▶ Excerpts from a dataset:

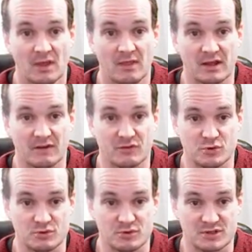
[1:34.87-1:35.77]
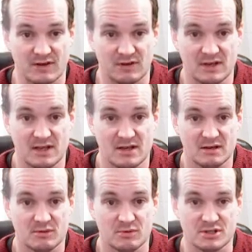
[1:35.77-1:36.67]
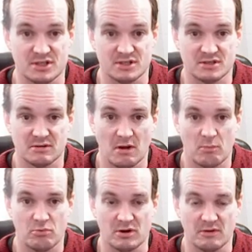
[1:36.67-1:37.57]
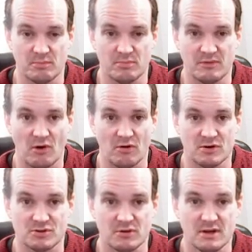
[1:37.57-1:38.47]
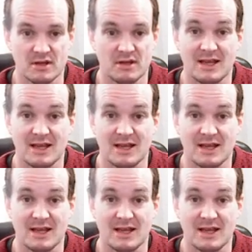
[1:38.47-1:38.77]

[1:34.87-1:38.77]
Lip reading: They go for a switch to a Scavalier, which is a bit of a horror story.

▶ Problem to work on:
Please repeat every record exactly, leaving the pictures out.

▶ Written answer:
[1:34.87-1:35.77]
[1:35.77-1:36.67]
[1:36.67-1:37.57]
[1:37.57-1:38.47]
[1:38.47-1:38.77]

[1:34.87-1:38.77]
Lip reading: They go for a switch to a Scavalier, which is a bit of a horror story.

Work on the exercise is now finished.